PROMPT:
The answer must consist only of the lines in the records below from the line with "[00:00:48.03]" to the line with "Lip reading: So", both included, copied word for word with every picture left out.

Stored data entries
- Opening Delimiter -
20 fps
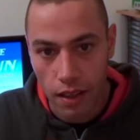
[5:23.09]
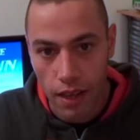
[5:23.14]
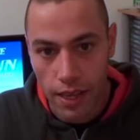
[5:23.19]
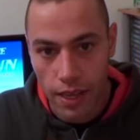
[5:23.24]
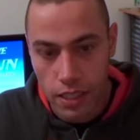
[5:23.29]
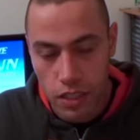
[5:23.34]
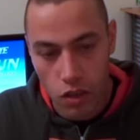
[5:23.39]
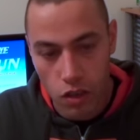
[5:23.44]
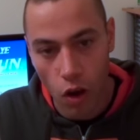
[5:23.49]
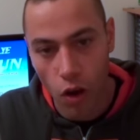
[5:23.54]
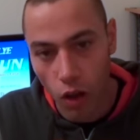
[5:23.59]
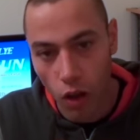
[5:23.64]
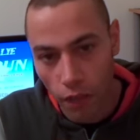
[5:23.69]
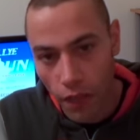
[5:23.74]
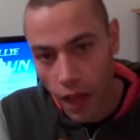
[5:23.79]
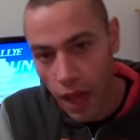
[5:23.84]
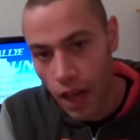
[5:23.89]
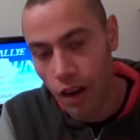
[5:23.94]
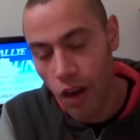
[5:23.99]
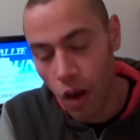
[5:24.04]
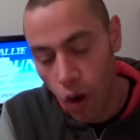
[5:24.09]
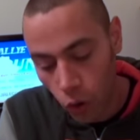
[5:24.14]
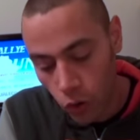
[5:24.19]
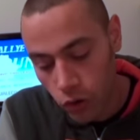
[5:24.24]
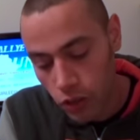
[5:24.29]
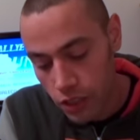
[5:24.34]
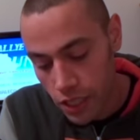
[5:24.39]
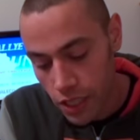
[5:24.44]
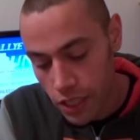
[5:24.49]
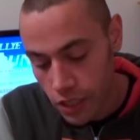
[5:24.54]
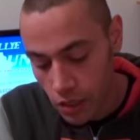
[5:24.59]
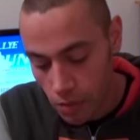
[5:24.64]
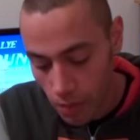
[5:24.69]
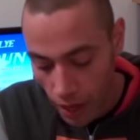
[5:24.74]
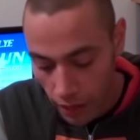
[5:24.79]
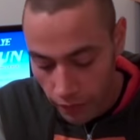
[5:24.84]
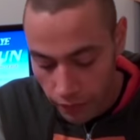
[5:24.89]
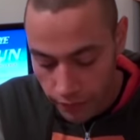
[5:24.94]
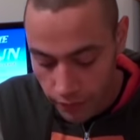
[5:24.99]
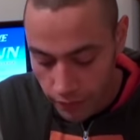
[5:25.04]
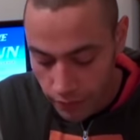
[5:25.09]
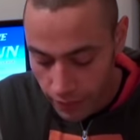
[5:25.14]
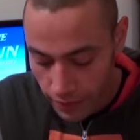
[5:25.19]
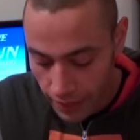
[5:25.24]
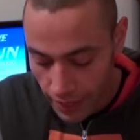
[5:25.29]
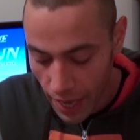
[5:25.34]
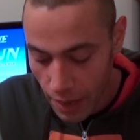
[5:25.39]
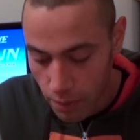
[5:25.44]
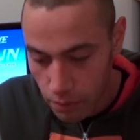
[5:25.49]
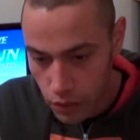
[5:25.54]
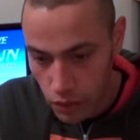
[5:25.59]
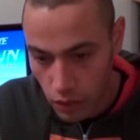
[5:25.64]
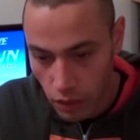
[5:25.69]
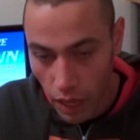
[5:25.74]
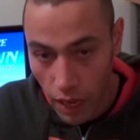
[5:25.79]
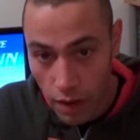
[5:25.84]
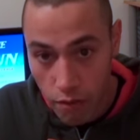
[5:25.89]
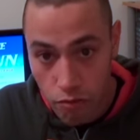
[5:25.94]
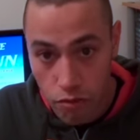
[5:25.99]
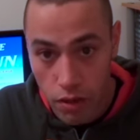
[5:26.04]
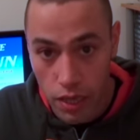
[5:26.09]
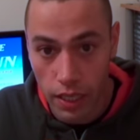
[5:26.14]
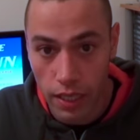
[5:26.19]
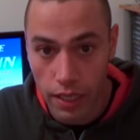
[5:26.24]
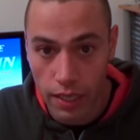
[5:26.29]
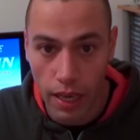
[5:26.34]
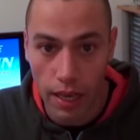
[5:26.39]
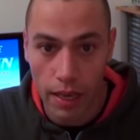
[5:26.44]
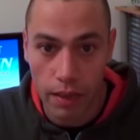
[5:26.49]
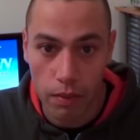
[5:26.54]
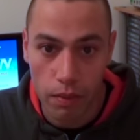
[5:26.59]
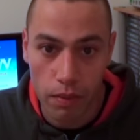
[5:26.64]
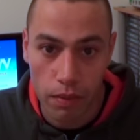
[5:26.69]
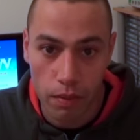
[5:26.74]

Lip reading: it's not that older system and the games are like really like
- Closing Delimiter -
- Opening Delimiter -
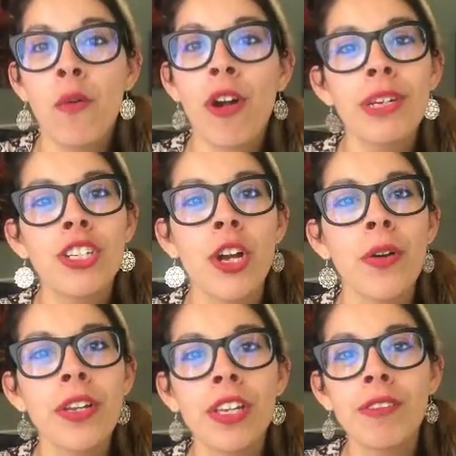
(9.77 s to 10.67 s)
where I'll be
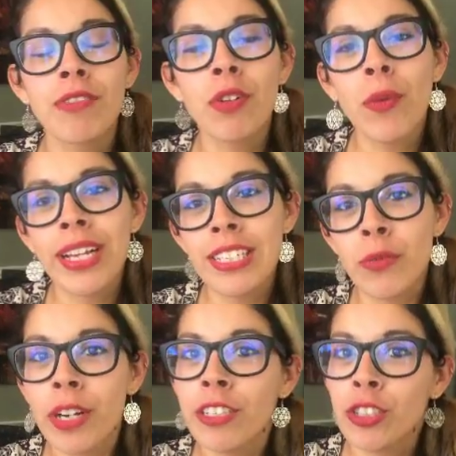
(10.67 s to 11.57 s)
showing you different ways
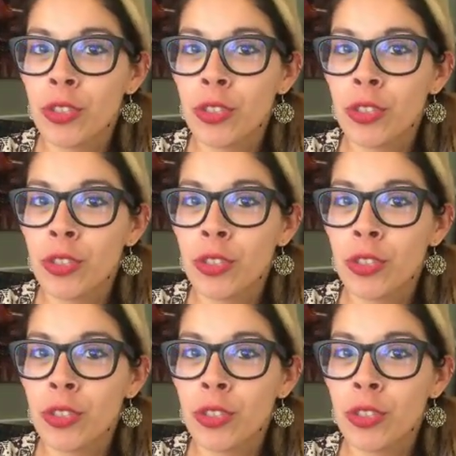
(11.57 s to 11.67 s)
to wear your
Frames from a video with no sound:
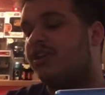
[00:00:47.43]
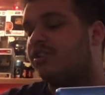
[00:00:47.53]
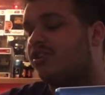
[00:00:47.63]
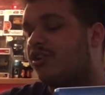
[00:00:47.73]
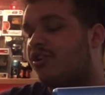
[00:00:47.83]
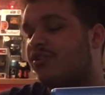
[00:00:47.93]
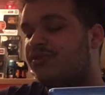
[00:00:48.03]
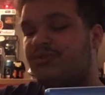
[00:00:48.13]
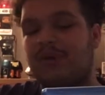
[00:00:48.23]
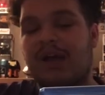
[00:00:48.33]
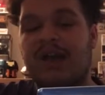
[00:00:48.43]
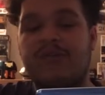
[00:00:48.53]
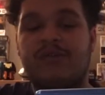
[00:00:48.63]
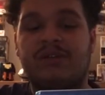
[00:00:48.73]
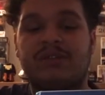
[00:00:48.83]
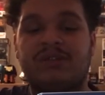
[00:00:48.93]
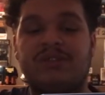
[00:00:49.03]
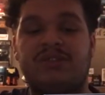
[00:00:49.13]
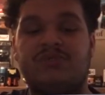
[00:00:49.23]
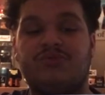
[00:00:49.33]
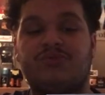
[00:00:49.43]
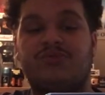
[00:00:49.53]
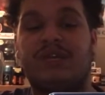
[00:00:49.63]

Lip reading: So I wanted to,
- Closing Delimiter -
- Opening Delimiter -
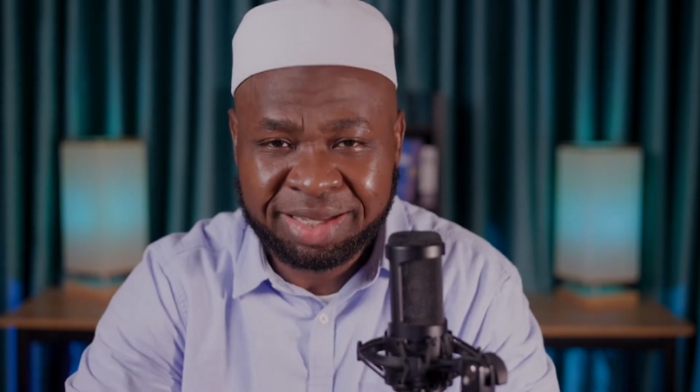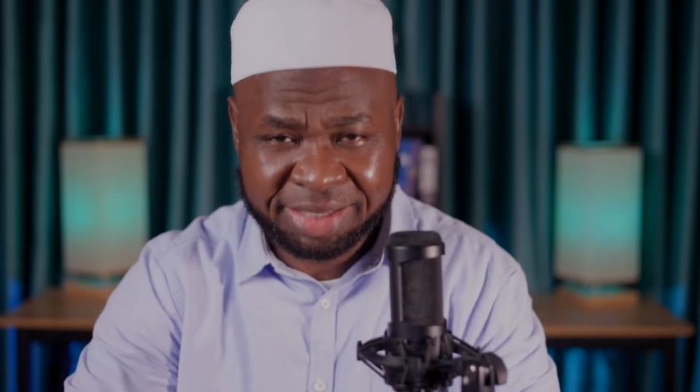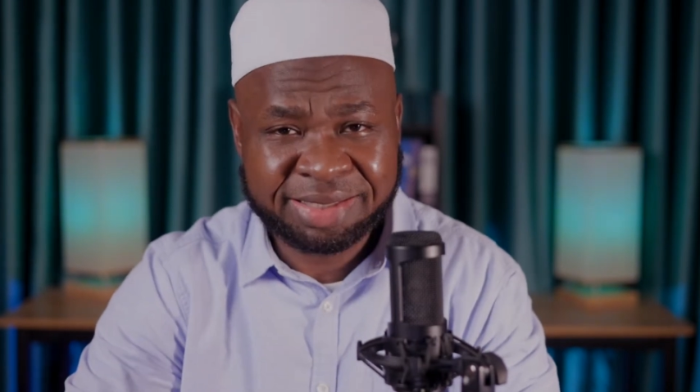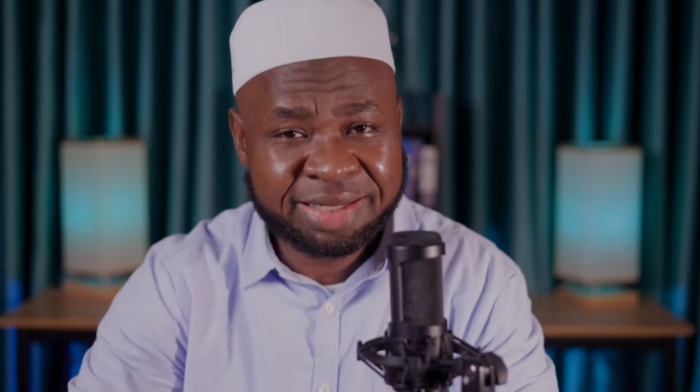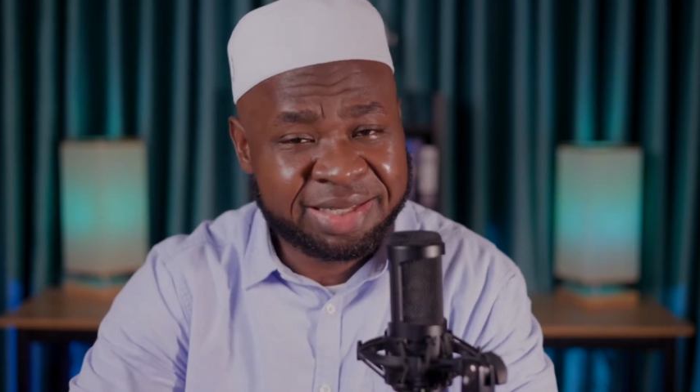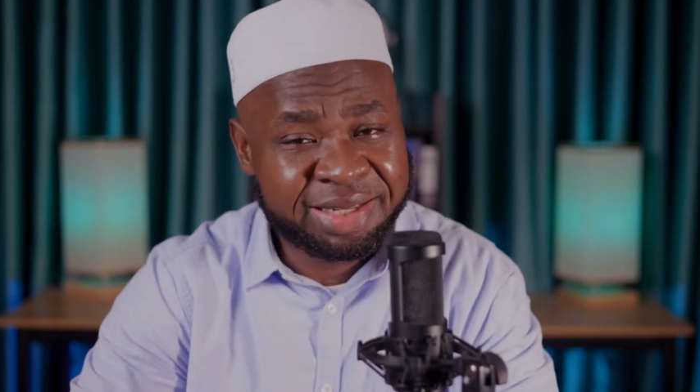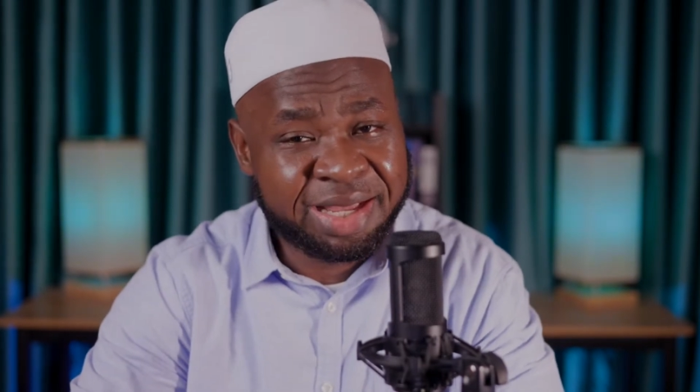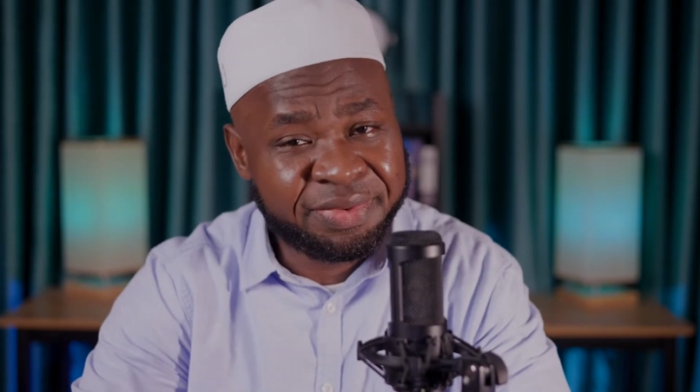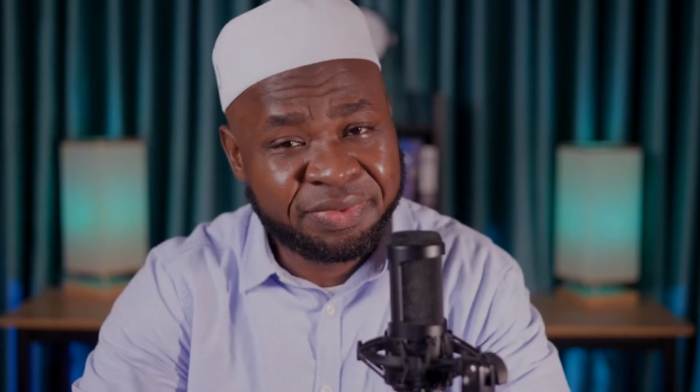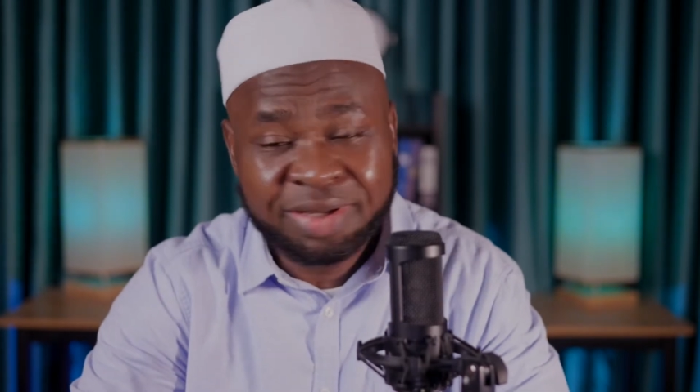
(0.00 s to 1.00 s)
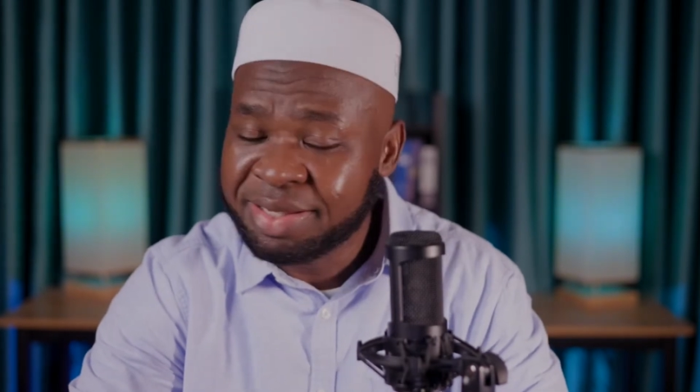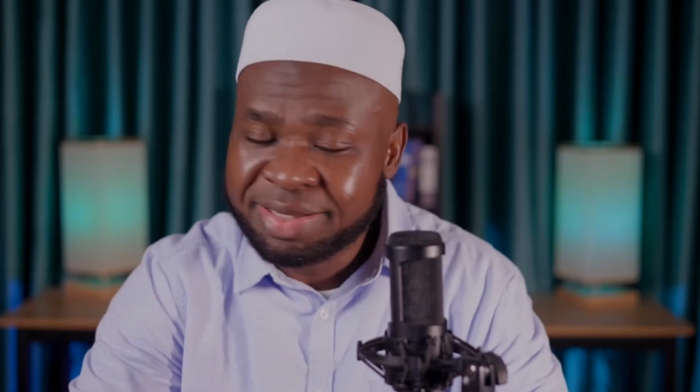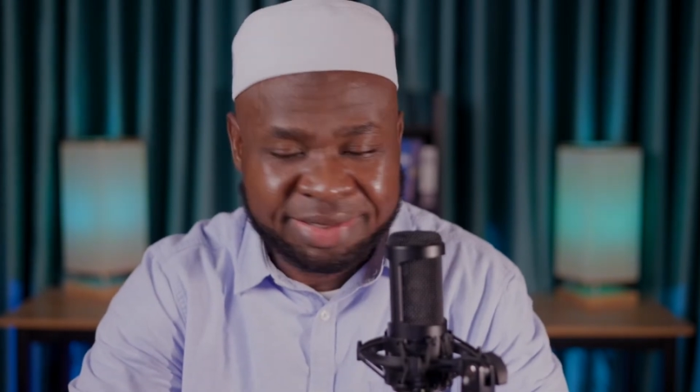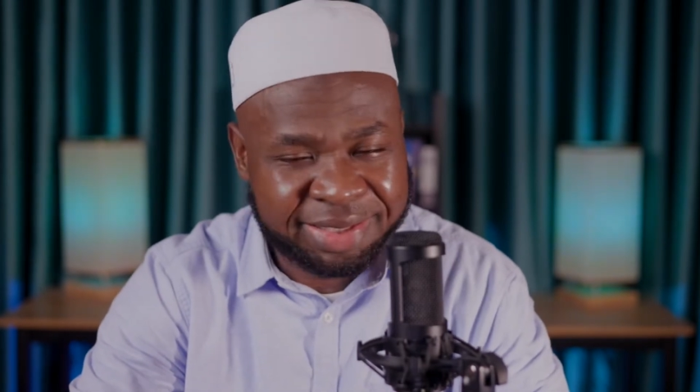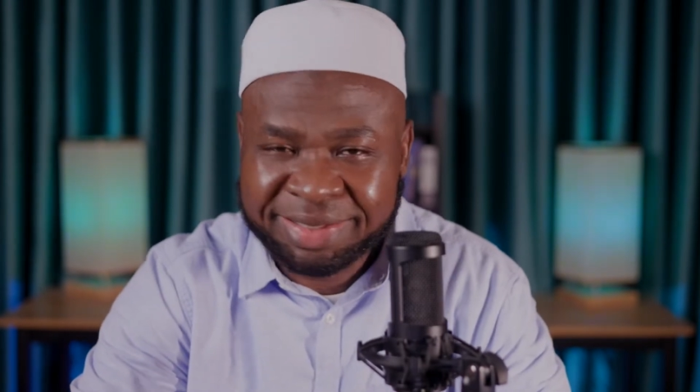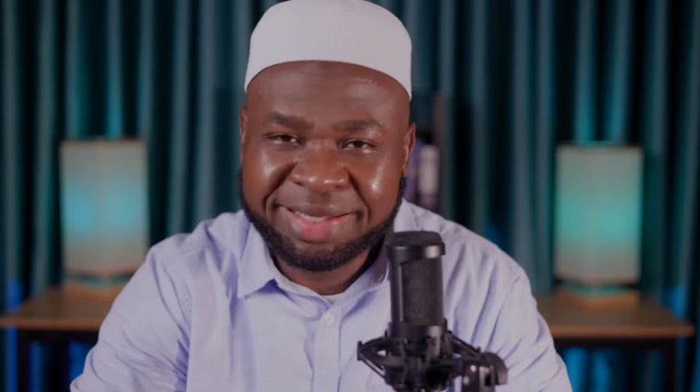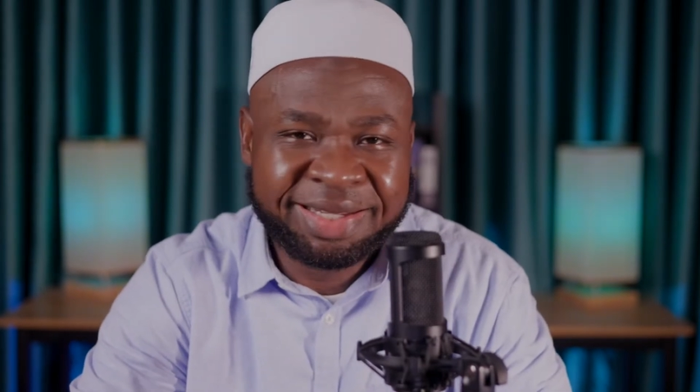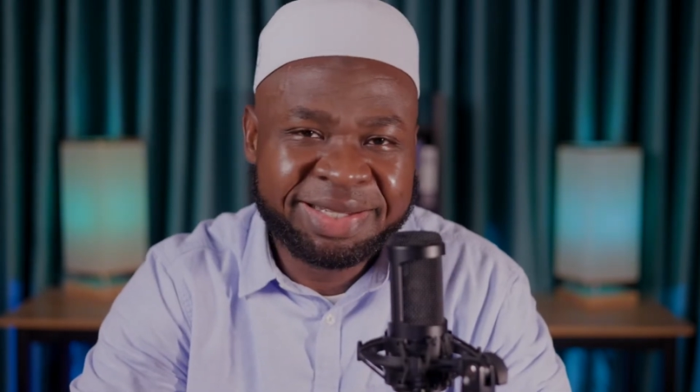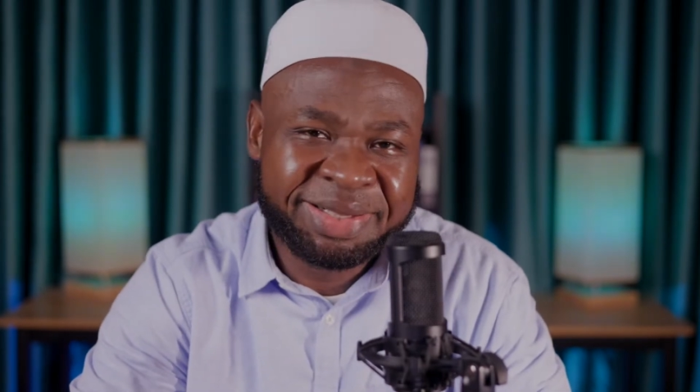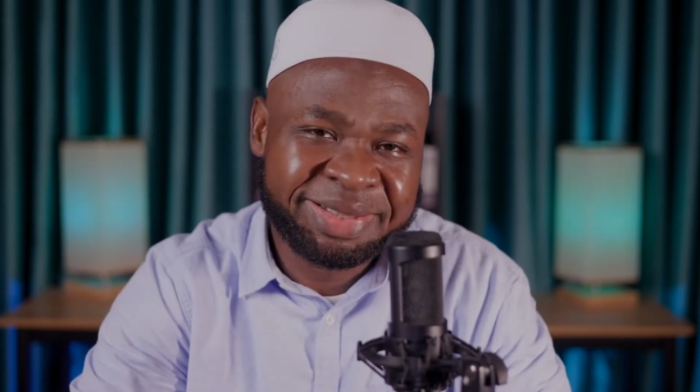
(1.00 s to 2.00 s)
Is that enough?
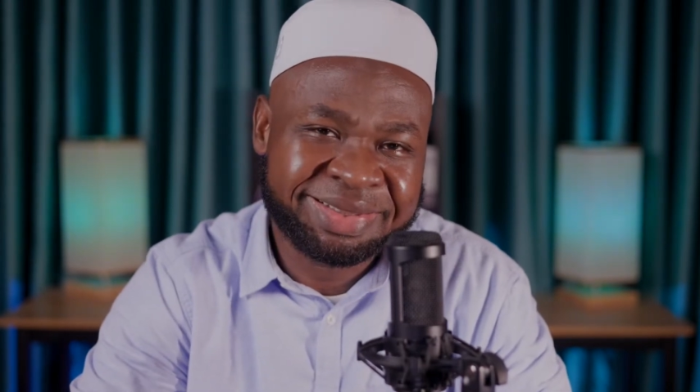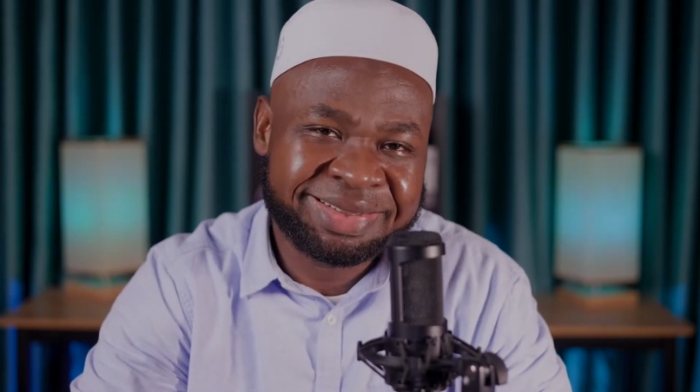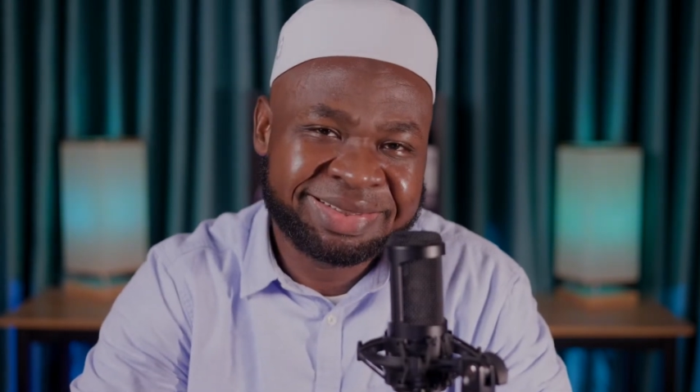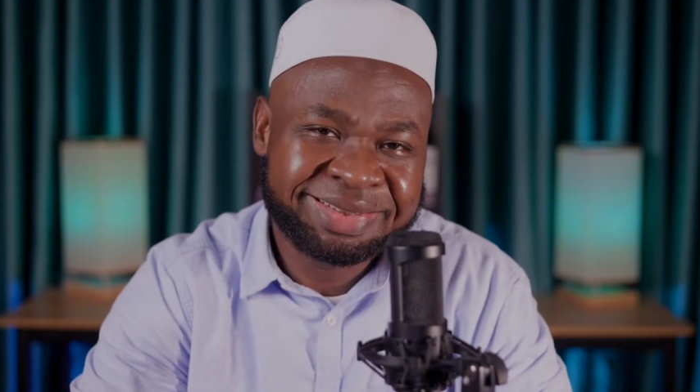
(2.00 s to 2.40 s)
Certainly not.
- Closing Delimiter -
ANSWER:
[00:00:48.03]
[00:00:48.13]
[00:00:48.23]
[00:00:48.33]
[00:00:48.43]
[00:00:48.53]
[00:00:48.63]
[00:00:48.73]
[00:00:48.83]
[00:00:48.93]
[00:00:49.03]
[00:00:49.13]
[00:00:49.23]
[00:00:49.33]
[00:00:49.43]
[00:00:49.53]
[00:00:49.63]

Lip reading: So I wanted to,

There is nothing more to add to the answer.